THE ICON - HENRY ROLLINS
Published: Music Australia Guide #75, April 2010.
In The Icon we profile those who change music. This month, Dan Rule delves into archives of hardcore punk iconoclast, spoken word artist, poet, actor and activist Henry Rollins.
Before the TV talk shows, the radio slots, the books and the famously self-deprecating spoken word performances, Henry Rollins was one of the most uncompromising figures of North American hardcore punk.
He may be better known today as a charismatic media personality, but his impact as the frontman of California’s most celebrated and notorious hardcore group Black Flag – and later, fronting Rollins Band – can’t be underestimated. His brooding, visceral, animalistic intensity changed rock performance forever; his impressive articulation and willingness to engage broadcast hardcore’s niche politics to a much wider world.
Born Henry Lawrence Garfield in 1961, Rollins early years in Washington DC fit the archetype of the punk misfit. Raised by a single mother, he could read and write before he had even entered the school system, but despite his active mind, he struggled with authority and curriculum. By the time he reached college the punk scene was calling. After releasing one EP with State of Alert in 1980 – and gaining a reputation for getting into fights during gigs – he was recruited by his favourite band, Los Angeles’ Black Flag, after he jumped onstage and grabbed the mic during one of their shows in New York.

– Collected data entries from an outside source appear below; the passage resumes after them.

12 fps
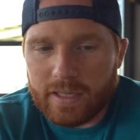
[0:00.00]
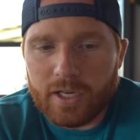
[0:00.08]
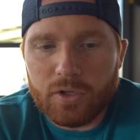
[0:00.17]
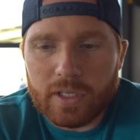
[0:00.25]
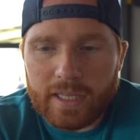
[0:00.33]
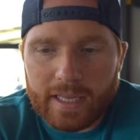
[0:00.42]
And
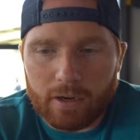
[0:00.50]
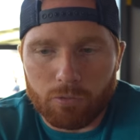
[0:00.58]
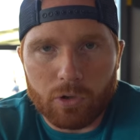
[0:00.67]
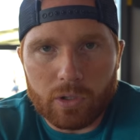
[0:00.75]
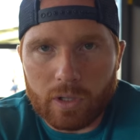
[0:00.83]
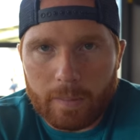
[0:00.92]
then you get that
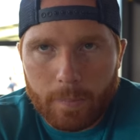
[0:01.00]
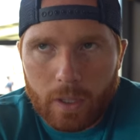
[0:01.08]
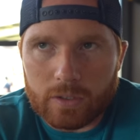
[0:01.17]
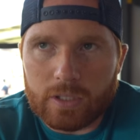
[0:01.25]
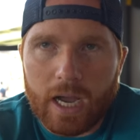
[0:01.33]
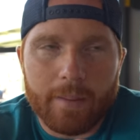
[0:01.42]
arugula up
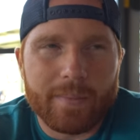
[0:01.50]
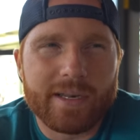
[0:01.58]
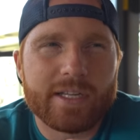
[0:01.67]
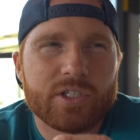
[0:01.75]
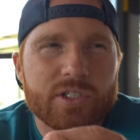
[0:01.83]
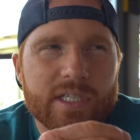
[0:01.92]
on top, and
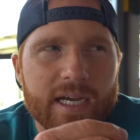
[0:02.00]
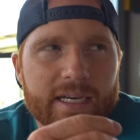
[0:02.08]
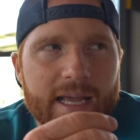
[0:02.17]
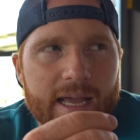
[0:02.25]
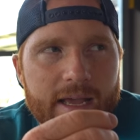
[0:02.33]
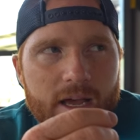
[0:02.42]
it just kind
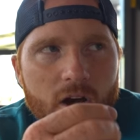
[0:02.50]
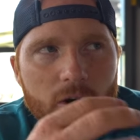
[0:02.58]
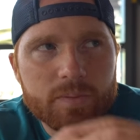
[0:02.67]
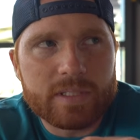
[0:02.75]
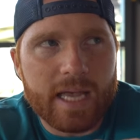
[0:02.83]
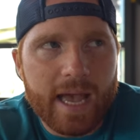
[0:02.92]
of
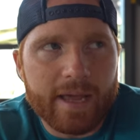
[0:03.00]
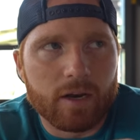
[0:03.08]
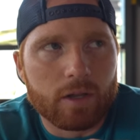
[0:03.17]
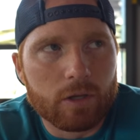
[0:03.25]
helps to add a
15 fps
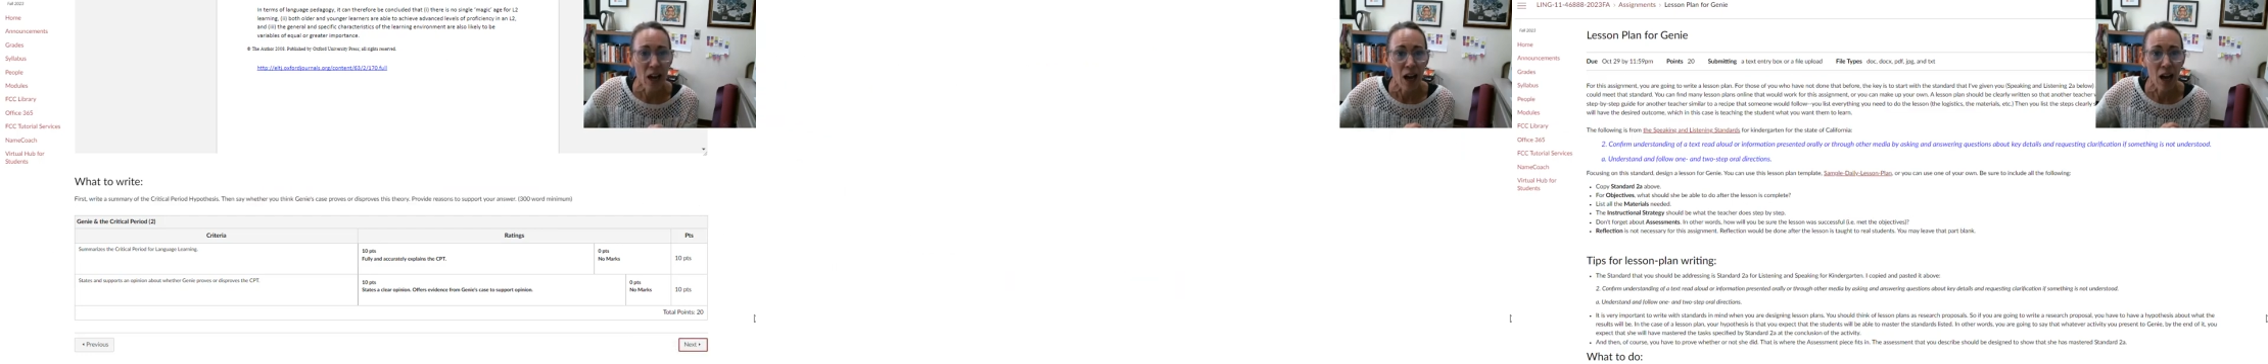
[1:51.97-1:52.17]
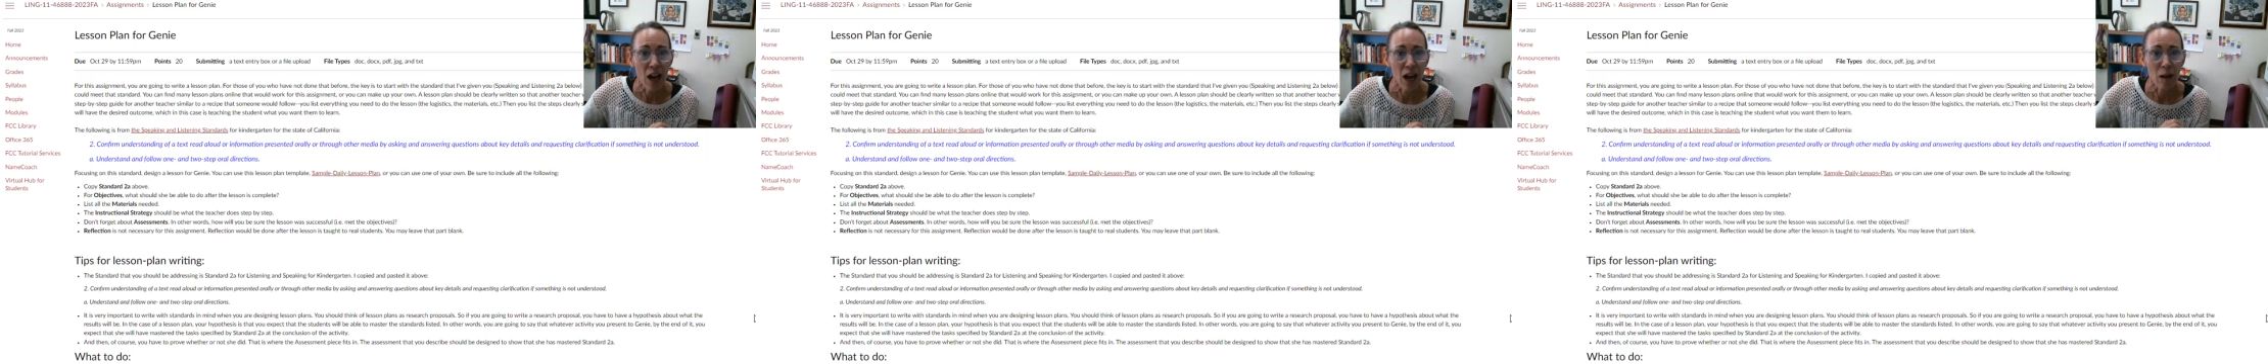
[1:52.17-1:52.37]

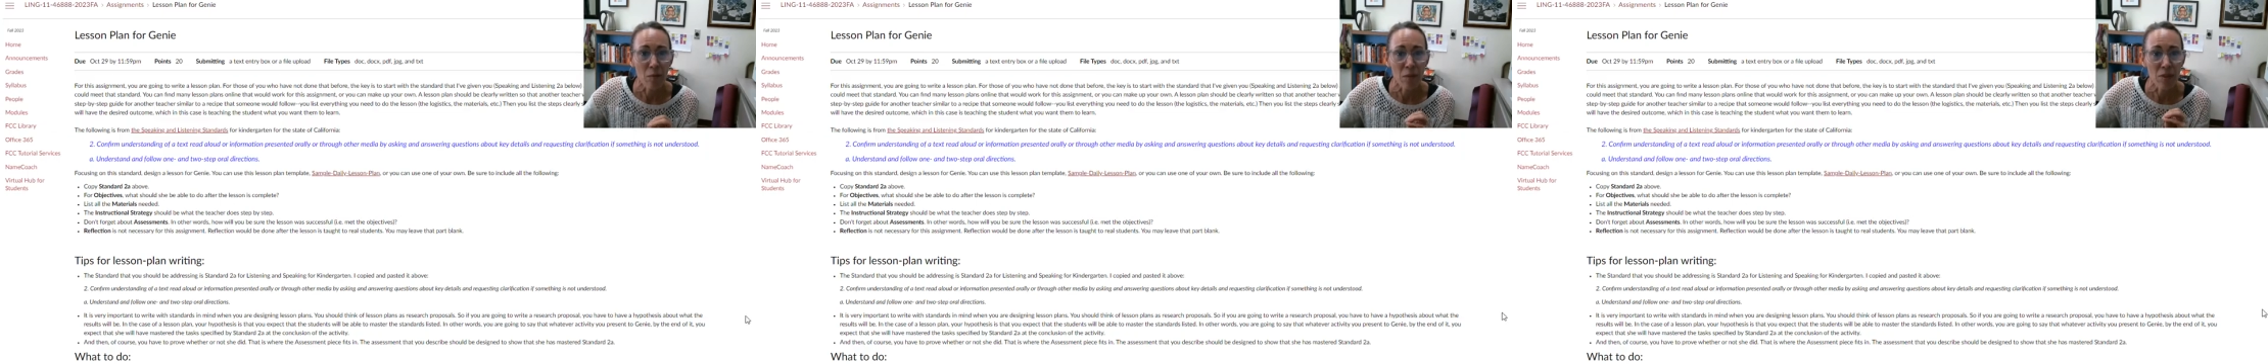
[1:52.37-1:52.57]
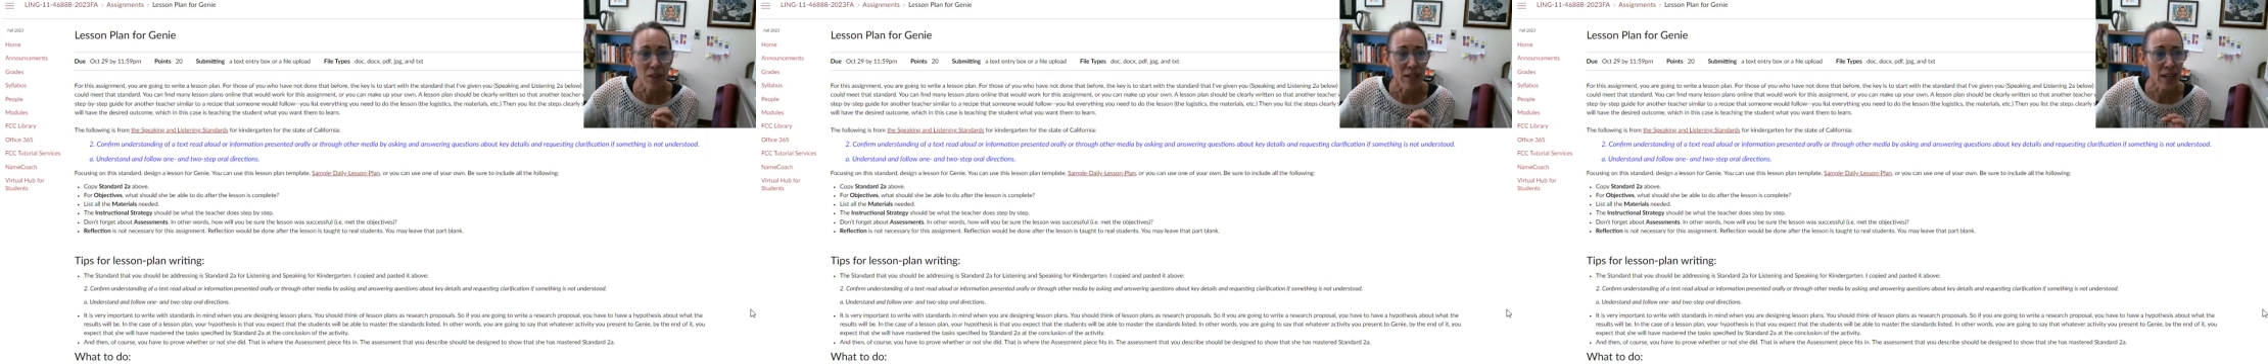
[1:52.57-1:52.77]

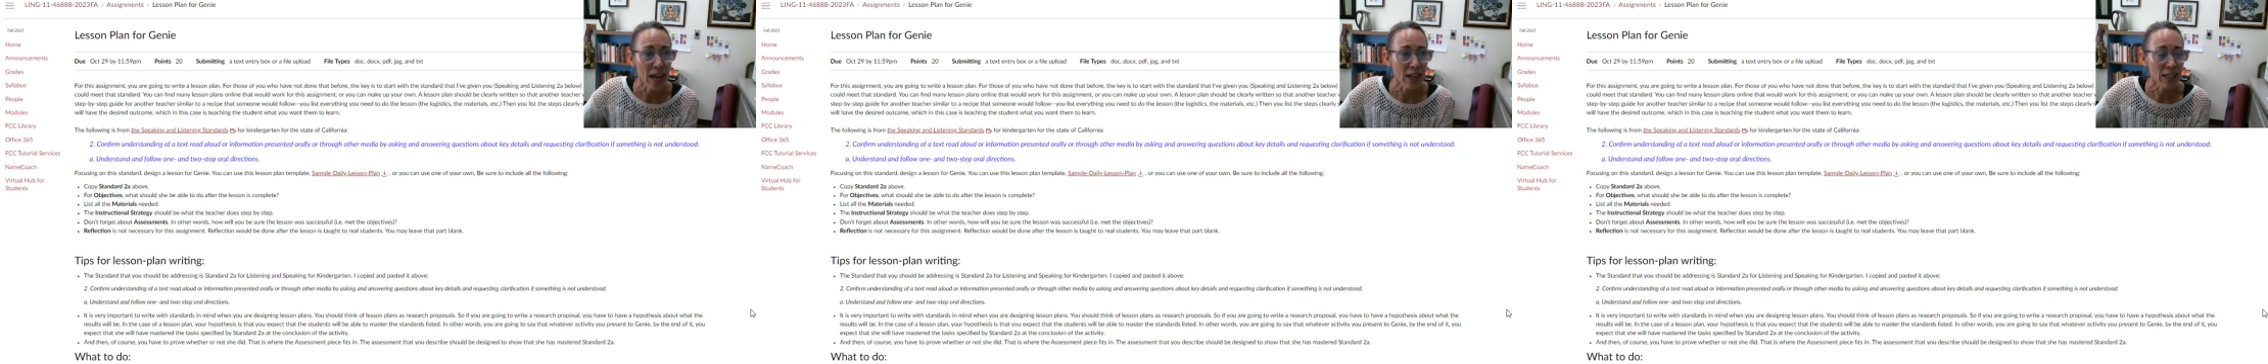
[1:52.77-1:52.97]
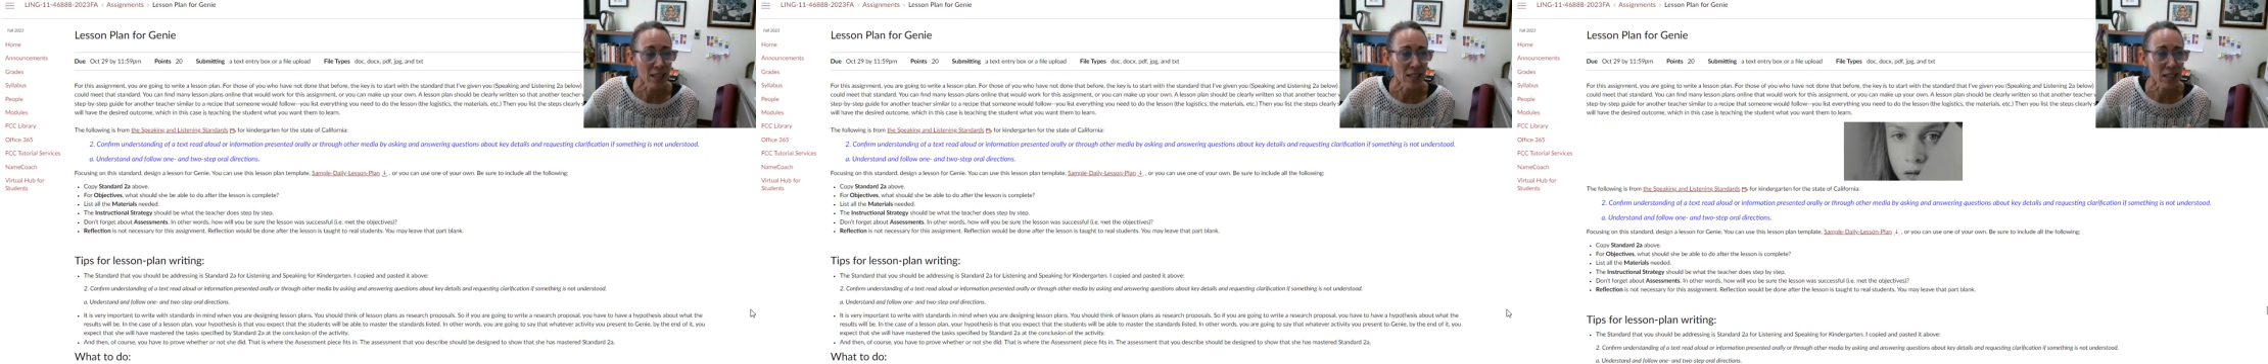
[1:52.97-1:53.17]
the
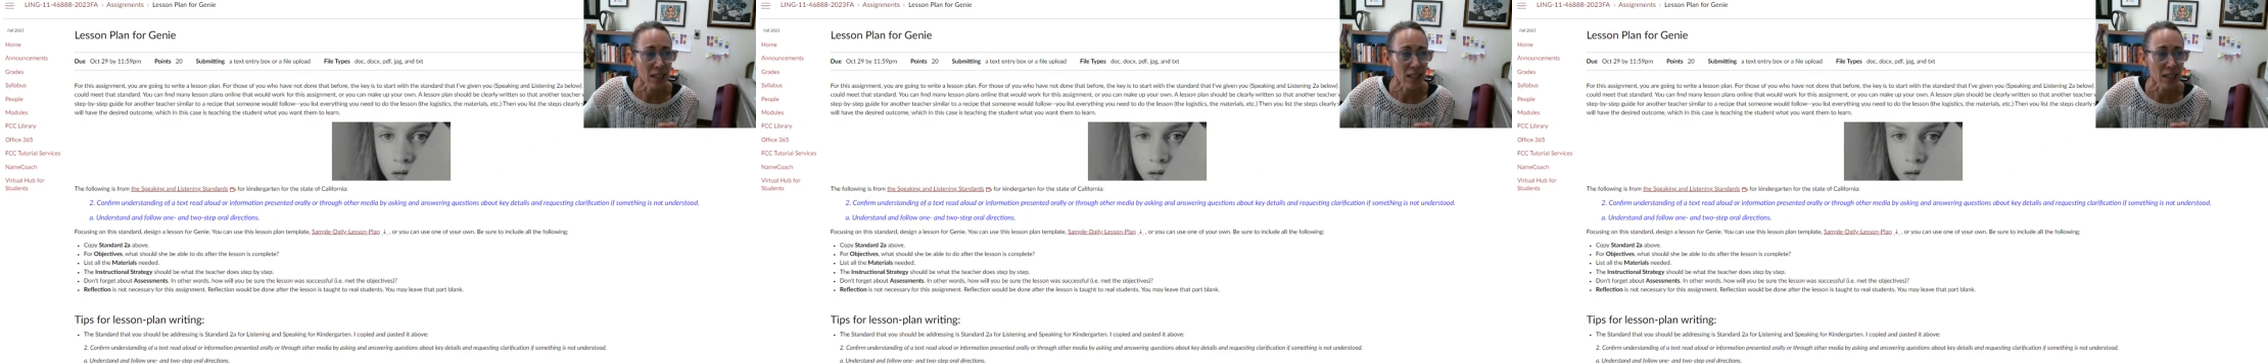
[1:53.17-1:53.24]
next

As Black Flag’s frontman, Rollins reinvented the idea of onstage aggression. Muscular, tattooed and dressed only in his now famed black shorts, Rollins was a portrait of barely caged intensity, as frightening as he was thrilling. His words a poetic torrent of rage, disenfranchisement and hardcore activism, his first record with Black Flag – 1981’s Damaged – is still considered early hardcore’s defining opus; a guttural howl that ripped holes through music’s status quo.
But there was more to Rollins than rage. Amid his intense persona was an eye for word and an ear for more expansive musical territory. While later Black Flag records like In My Head (1985) and early Rollins Band albums such as Do It (1988) and brilliant The End of Silence (1992) fused elements of jazz, experimental music and metal into the punk format, his spoken word performances and published poetry revealed a man with an a keen eye for socio-political and personal observation, not to mention an insatiable sense of humour.
While recent years have seen Rollins play out a variety of charismatic public roles – from a radio DJ and television presenter to a leftist political agitator and human and gay rights activist – he remain one of the few punk figureheads to retain the reverence and respect of their original fan base whilst expanding their practice and profile into much wider circles. Rollins maybe something of a modern-day renaissance man, but he will forever be hardcore.